What the task asks
Leaving out all pictures, repeat exactly the lines from the one that holds "[5.00-6.00s]" to the last line of the entries below.

Data under study
▬▬▬

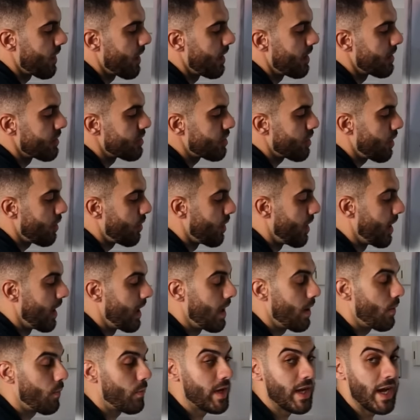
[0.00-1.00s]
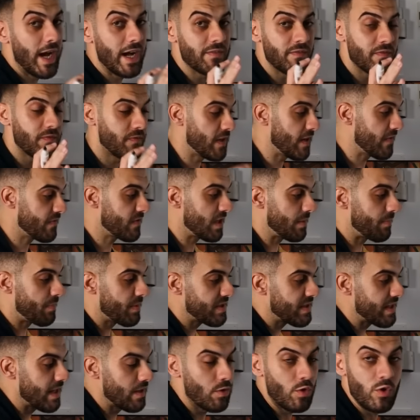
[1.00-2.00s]
So we had
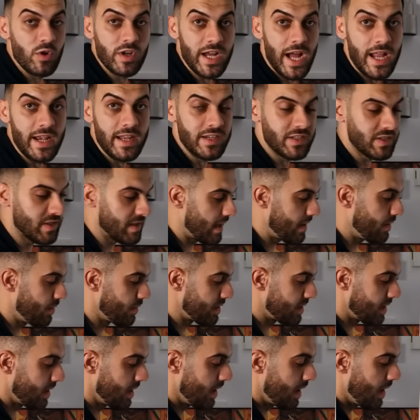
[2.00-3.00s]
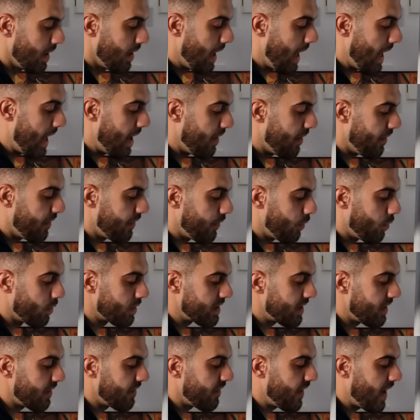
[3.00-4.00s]
50% organic sales at a
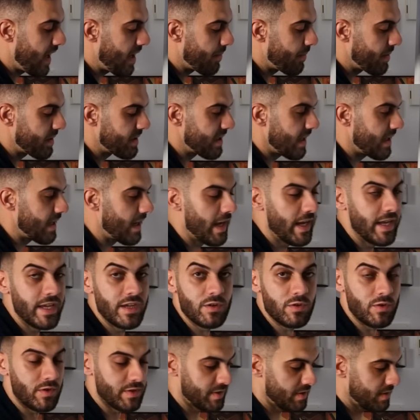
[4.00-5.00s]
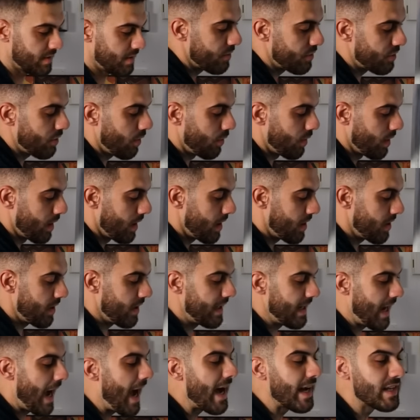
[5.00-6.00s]
45% ACOS. So
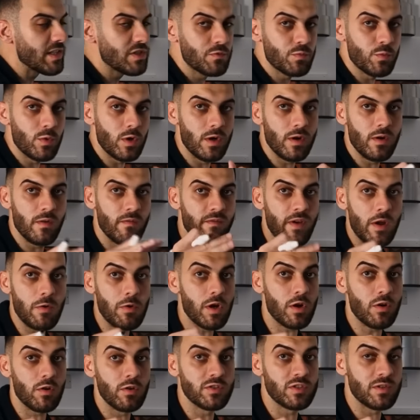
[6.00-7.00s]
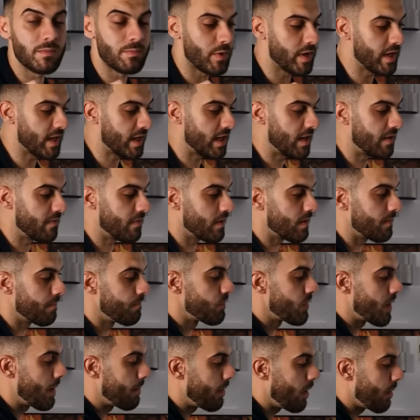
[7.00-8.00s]
the ads were very close to break even,
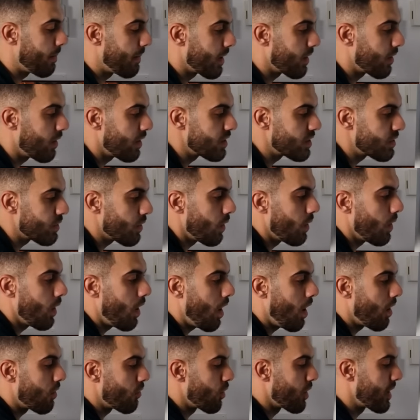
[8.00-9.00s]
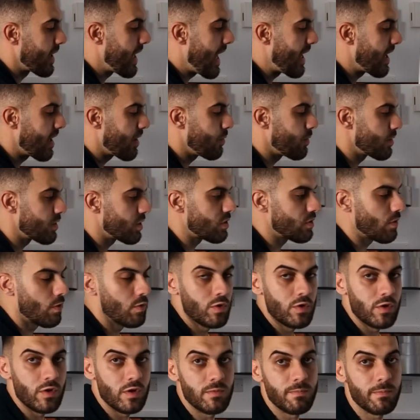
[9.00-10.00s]
but because our organic was so
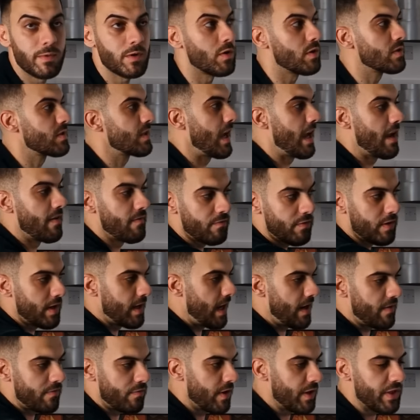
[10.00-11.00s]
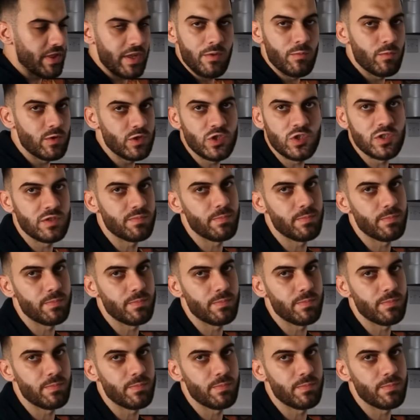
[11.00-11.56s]
good, because everything was just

▬▬▬

Answer to the problem
[5.00-6.00s]
45% ACOS. So
[6.00-7.00s]
[7.00-8.00s]
the ads were very close to break even,
[8.00-9.00s]
[9.00-10.00s]
but because our organic was so
[10.00-11.00s]
[11.00-11.56s]
good, because everything was just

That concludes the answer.